In simple terms, IQ testing is the measure of intelligence. Alfred Binet, an early clinician, used many previous tests to form the basis for his own standardized tests to identify learning impairments in Parisian children during the 1900’s. Since then, there’s been much debate over what IQ tests should be measuring and if the test results should be used for psychological profiles or learning assessments, or both.
Experts tend to define intelligence from their own perspectives. There are many inconsistencies and overlaps with the definition of intelligence across the board.
What Do IQ Tests Measure?
There are many different types of IQ tests, and each takes a different approach to what they measure. In general, IQ tests measure a child’s ability to learn. Some tests accomplish this by testing what a child is capable of learning and others accomplish it by assessing what they’ve learned in the past. The most common IQ tests measure:
- Verbal comprehension skills
- Aspects of visual-spatial processing
- Short-term memory
- Processing speed
Cognition experts have found that language and cultural issues can impact test scores.

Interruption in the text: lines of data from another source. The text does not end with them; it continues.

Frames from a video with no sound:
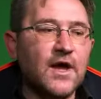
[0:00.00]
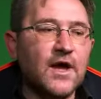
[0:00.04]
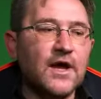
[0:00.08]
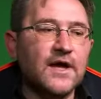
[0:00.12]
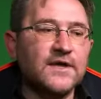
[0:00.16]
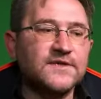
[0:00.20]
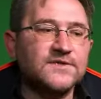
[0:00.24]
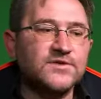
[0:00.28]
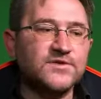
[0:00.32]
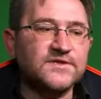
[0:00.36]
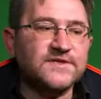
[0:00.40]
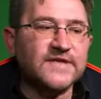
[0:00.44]

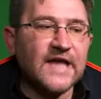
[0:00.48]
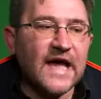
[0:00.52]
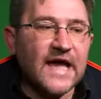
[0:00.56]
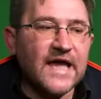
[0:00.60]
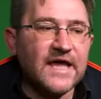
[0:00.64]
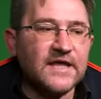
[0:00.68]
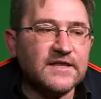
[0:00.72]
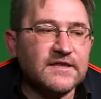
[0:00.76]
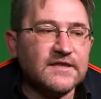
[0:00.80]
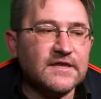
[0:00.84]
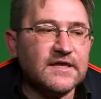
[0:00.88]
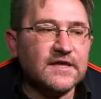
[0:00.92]
A
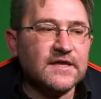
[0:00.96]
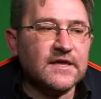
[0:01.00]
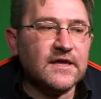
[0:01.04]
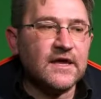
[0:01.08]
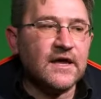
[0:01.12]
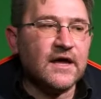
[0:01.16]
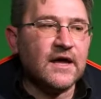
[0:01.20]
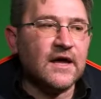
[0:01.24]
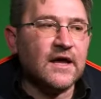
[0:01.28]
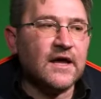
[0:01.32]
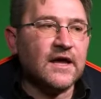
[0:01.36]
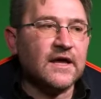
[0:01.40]
society
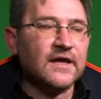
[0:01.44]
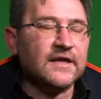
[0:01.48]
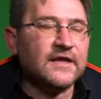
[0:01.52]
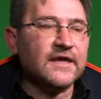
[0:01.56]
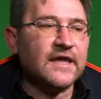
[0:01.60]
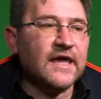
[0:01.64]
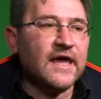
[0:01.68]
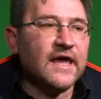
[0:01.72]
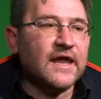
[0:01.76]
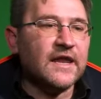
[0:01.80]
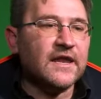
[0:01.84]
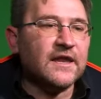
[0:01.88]

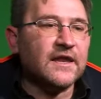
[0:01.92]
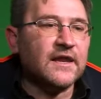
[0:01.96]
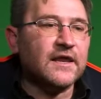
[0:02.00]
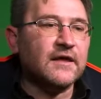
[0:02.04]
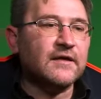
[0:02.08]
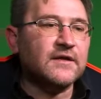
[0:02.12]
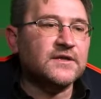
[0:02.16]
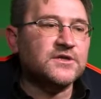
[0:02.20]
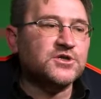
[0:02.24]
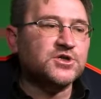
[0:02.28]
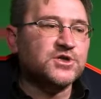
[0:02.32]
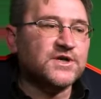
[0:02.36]
can,
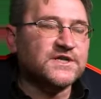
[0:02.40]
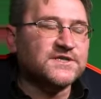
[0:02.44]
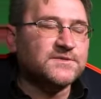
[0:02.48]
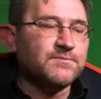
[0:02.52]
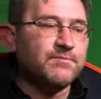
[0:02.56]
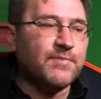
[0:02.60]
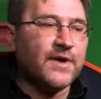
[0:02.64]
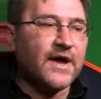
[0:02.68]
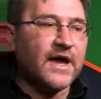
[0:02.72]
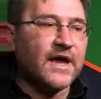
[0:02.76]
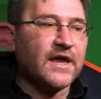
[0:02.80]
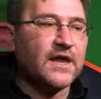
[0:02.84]

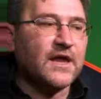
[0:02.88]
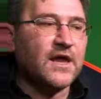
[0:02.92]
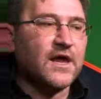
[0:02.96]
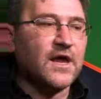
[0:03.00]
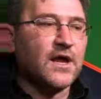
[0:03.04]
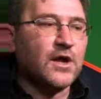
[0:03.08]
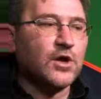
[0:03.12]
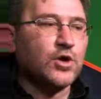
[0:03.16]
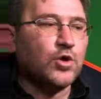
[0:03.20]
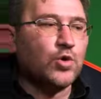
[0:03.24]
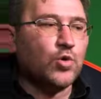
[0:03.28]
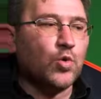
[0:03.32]
just by
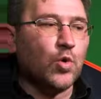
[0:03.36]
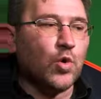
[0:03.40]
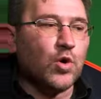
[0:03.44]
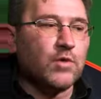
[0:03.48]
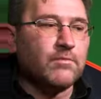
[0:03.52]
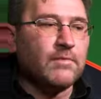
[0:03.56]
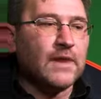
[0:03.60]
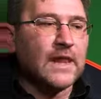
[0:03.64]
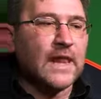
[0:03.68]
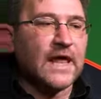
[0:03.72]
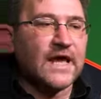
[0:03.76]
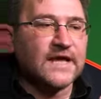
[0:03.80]

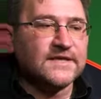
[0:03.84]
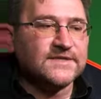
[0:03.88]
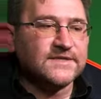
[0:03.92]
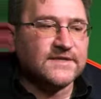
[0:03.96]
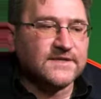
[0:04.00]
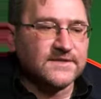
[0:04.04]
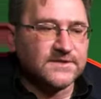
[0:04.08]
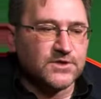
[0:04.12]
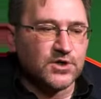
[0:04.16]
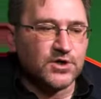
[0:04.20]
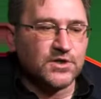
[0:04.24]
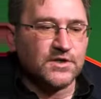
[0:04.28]

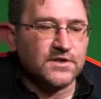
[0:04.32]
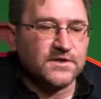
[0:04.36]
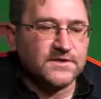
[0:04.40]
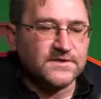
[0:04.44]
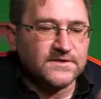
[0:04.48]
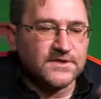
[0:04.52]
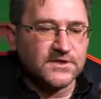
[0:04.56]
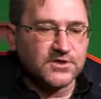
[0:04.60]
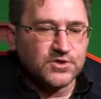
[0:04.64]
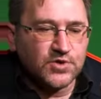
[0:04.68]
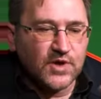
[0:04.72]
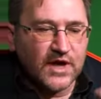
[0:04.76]
normalizing certain
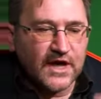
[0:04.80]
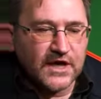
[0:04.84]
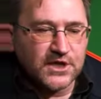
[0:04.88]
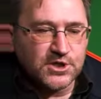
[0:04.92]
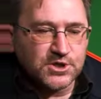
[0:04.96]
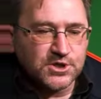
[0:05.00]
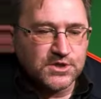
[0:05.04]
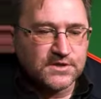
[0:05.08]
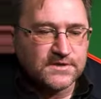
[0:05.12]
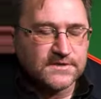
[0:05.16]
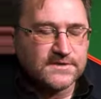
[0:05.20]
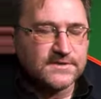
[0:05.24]

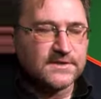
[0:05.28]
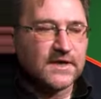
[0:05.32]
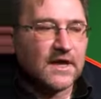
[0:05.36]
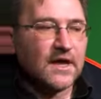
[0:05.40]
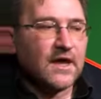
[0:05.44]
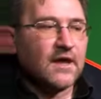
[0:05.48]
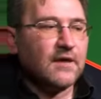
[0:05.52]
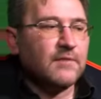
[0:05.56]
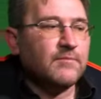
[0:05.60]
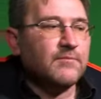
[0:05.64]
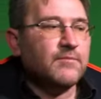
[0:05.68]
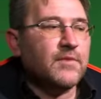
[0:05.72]
situations,
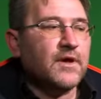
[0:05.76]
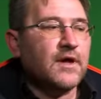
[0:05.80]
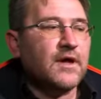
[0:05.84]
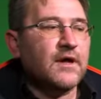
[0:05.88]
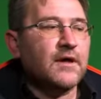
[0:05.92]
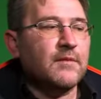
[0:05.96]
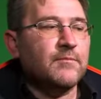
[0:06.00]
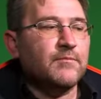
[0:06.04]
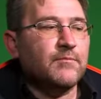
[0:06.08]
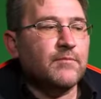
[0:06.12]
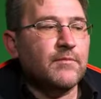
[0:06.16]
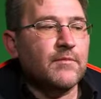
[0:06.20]

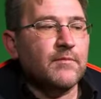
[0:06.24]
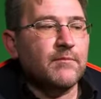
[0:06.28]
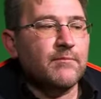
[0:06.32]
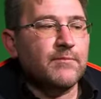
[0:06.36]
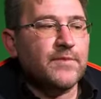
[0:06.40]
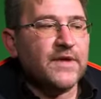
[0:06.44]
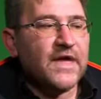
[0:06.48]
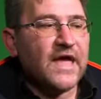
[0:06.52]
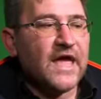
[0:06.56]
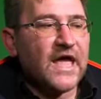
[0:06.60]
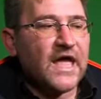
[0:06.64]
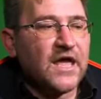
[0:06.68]

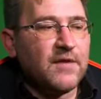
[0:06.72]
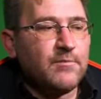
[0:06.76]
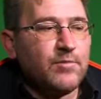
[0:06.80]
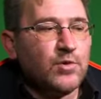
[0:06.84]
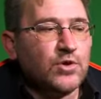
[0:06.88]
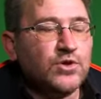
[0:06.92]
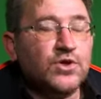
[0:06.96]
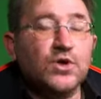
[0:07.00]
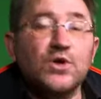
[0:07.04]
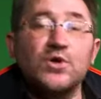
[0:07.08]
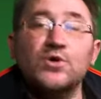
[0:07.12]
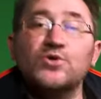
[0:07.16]
be
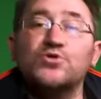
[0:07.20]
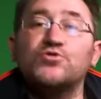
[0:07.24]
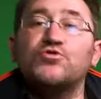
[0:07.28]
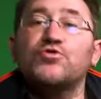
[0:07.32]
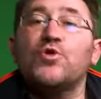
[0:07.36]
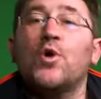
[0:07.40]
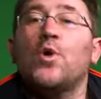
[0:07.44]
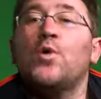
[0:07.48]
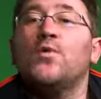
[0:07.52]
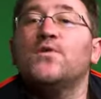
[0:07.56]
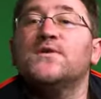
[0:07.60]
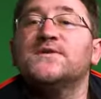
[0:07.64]
able to
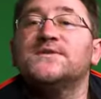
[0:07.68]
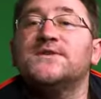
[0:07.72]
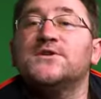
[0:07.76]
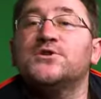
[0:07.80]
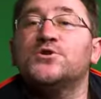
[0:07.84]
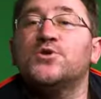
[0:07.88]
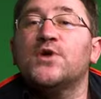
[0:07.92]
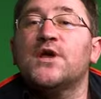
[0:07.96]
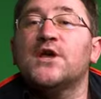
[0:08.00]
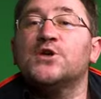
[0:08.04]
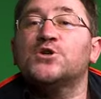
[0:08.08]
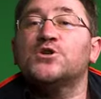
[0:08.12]
control the
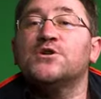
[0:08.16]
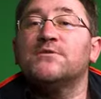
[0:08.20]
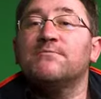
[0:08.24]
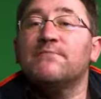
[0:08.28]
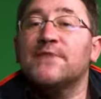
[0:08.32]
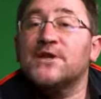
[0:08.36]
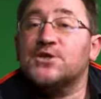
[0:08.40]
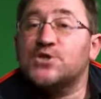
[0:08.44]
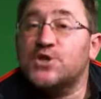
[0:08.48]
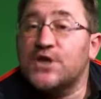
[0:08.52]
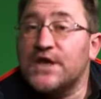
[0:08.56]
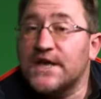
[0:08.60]
situation
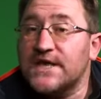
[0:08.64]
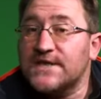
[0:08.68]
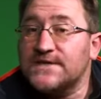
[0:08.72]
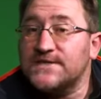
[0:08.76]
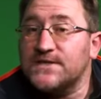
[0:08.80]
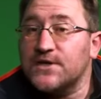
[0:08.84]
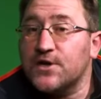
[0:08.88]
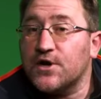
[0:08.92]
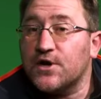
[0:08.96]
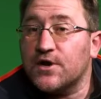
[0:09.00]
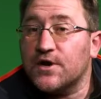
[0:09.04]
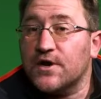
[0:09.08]
much
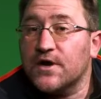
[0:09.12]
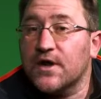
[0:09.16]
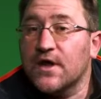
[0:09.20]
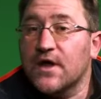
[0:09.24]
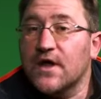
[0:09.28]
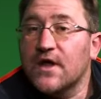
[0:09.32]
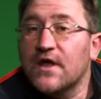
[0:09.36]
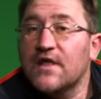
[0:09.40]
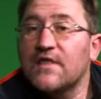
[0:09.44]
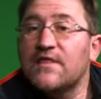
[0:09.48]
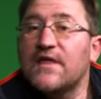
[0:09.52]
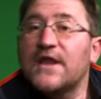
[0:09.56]
easier
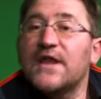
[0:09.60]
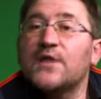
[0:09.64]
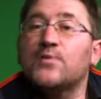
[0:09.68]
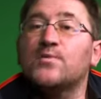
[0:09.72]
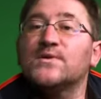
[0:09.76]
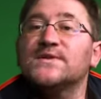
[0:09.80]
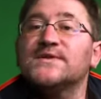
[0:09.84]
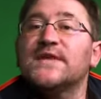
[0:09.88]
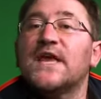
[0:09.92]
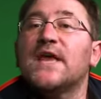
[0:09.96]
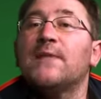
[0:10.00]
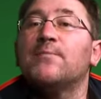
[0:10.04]
than it
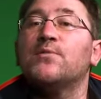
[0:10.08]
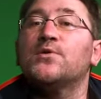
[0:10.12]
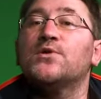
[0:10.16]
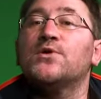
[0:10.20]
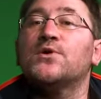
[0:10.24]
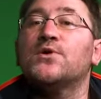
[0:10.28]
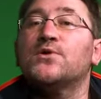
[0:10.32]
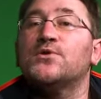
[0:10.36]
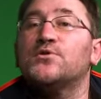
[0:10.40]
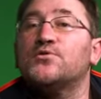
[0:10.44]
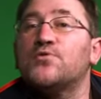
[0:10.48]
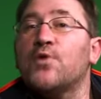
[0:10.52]
was able to
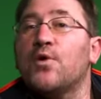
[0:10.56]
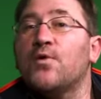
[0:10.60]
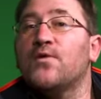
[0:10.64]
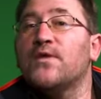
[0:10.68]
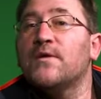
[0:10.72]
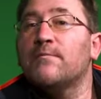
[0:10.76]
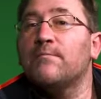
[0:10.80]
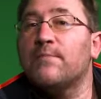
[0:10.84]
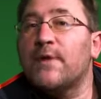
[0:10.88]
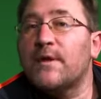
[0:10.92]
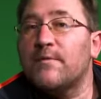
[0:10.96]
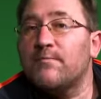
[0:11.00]
control
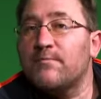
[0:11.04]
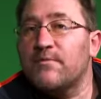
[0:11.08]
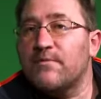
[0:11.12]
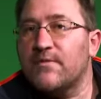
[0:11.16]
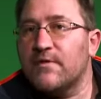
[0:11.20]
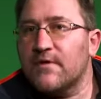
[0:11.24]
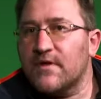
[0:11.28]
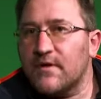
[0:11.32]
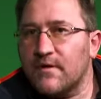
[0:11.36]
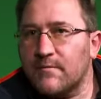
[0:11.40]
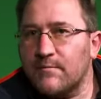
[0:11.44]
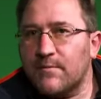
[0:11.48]
them
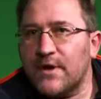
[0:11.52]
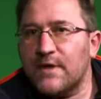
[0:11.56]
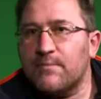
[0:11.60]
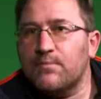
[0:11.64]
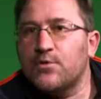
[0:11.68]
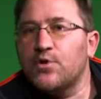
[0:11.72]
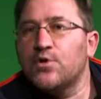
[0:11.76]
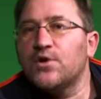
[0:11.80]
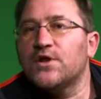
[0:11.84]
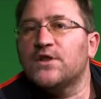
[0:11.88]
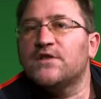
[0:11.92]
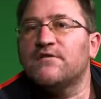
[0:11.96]
by
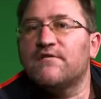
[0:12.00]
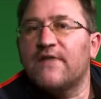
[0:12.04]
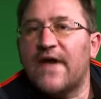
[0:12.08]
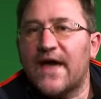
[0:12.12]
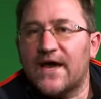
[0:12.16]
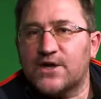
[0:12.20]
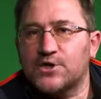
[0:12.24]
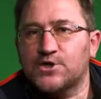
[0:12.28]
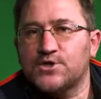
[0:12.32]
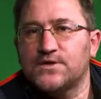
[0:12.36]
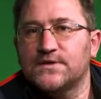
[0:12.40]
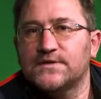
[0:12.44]
punitive
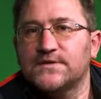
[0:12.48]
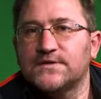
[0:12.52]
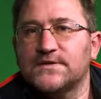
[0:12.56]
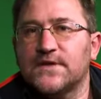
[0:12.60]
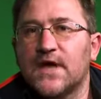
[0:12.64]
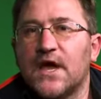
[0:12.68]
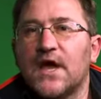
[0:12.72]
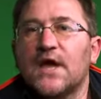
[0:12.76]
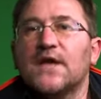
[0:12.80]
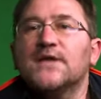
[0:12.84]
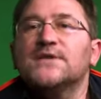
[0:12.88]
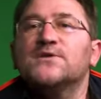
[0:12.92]
actions.
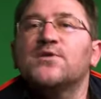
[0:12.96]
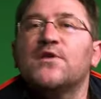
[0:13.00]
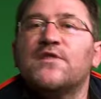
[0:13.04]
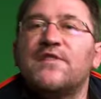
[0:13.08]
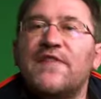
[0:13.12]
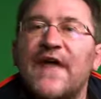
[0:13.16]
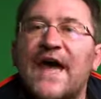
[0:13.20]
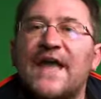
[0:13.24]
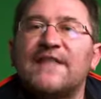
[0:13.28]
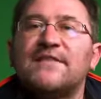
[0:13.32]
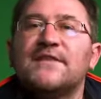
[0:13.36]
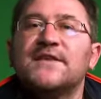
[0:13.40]
So
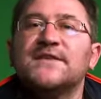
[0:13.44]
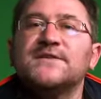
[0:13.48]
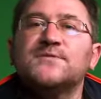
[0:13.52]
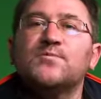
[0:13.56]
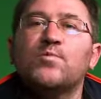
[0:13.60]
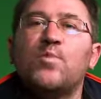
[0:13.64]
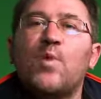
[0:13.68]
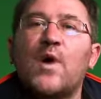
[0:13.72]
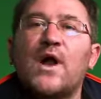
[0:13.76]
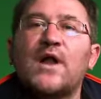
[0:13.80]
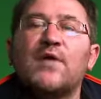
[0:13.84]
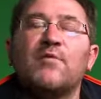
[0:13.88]
that is
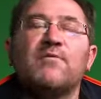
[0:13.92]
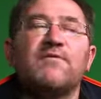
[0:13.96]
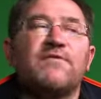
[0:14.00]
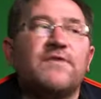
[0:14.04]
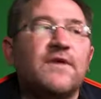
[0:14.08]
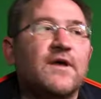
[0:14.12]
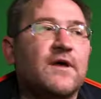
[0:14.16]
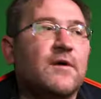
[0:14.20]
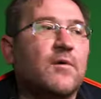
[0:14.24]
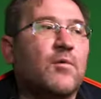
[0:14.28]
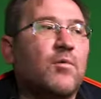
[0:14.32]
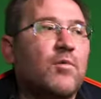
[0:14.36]
one of
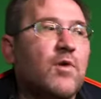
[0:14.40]
the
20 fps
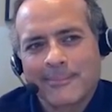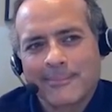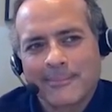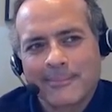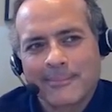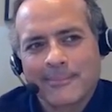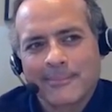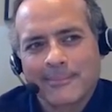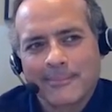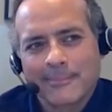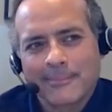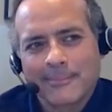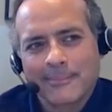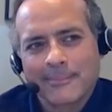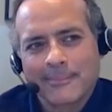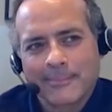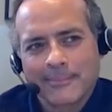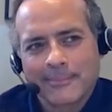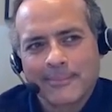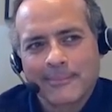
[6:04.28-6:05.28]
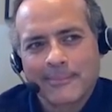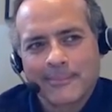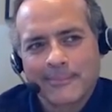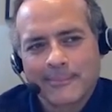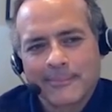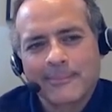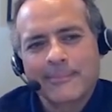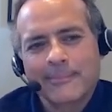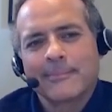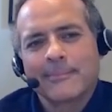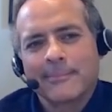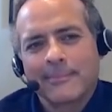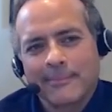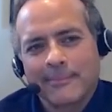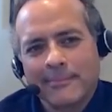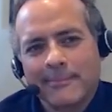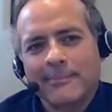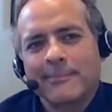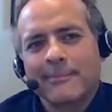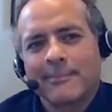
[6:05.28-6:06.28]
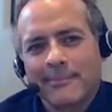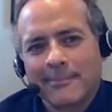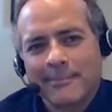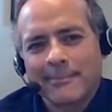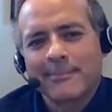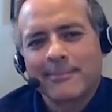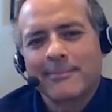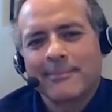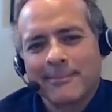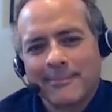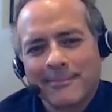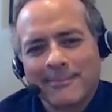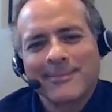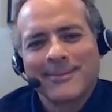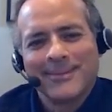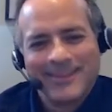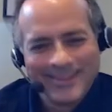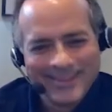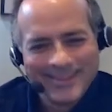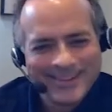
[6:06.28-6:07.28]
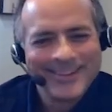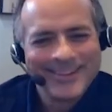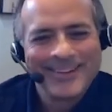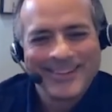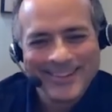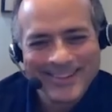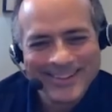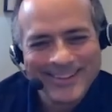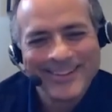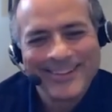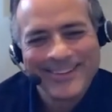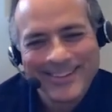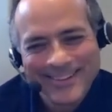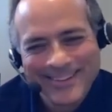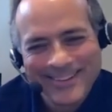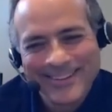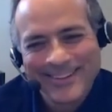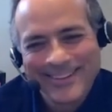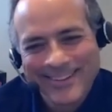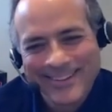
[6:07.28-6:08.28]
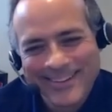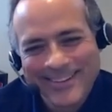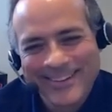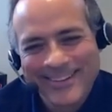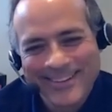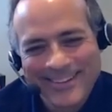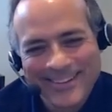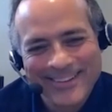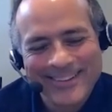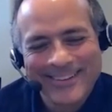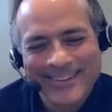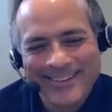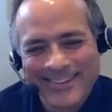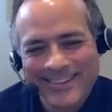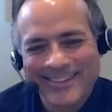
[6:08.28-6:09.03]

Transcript: This person isn't speaking.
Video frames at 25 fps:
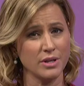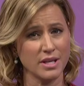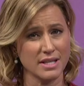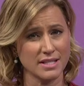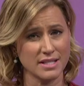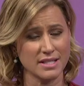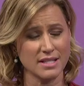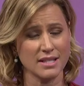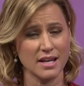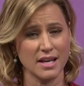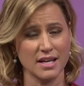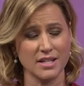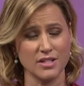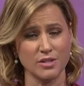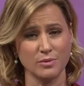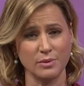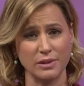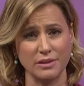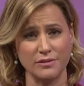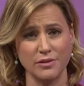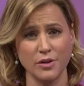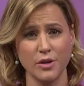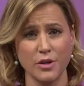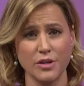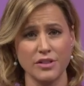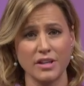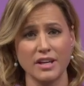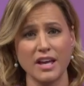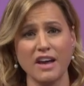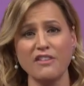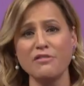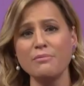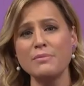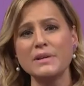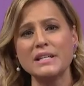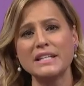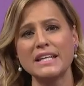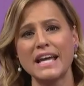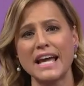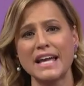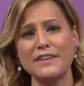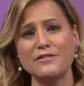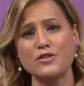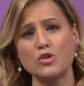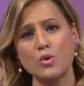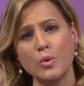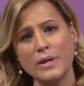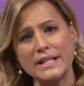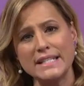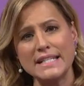Yesterday, as you will have heard, the government gave
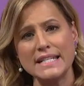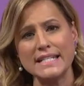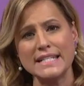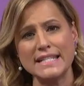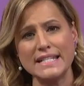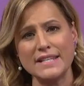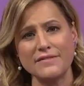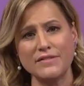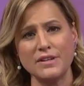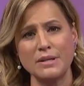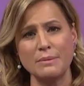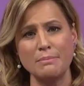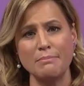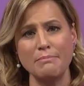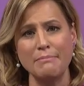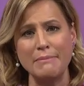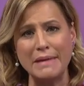$27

Therefore, new versions continually evolve to account for these variables.
Here are some of the common types of IQ tests for teens:
- Wechsler Intelligence Scales for Children (WISC) – dominates the field, modeled after Army intelligence tests after WWI
- Stanford-Binet Intelligence Test
- Kaufman Assessment Battery for Children (K-ABC)- based on modern theories of brain function
- Woodcock-Johnson Tests of Cognitive Ability
- Differential Ability Scales
- Cognitive Assessment System (CAS)-distinguishes between different types of learning disabilities
Other experts argue different theories like emotional intelligence, multiple intelligences, and the triarchic theory of successful intelligence.
Testing experts continue to modify IQ tests. This improves the accuracy of results and to account for diverse cultural and linguistic backgrounds. Other experts are working to broaden the definition of intelligence beyond the scope of current boundaries.
While there’s no clear consensus as to the exact definition of intelligence, the concept of cognition is sure to evolve as cognition science progresses.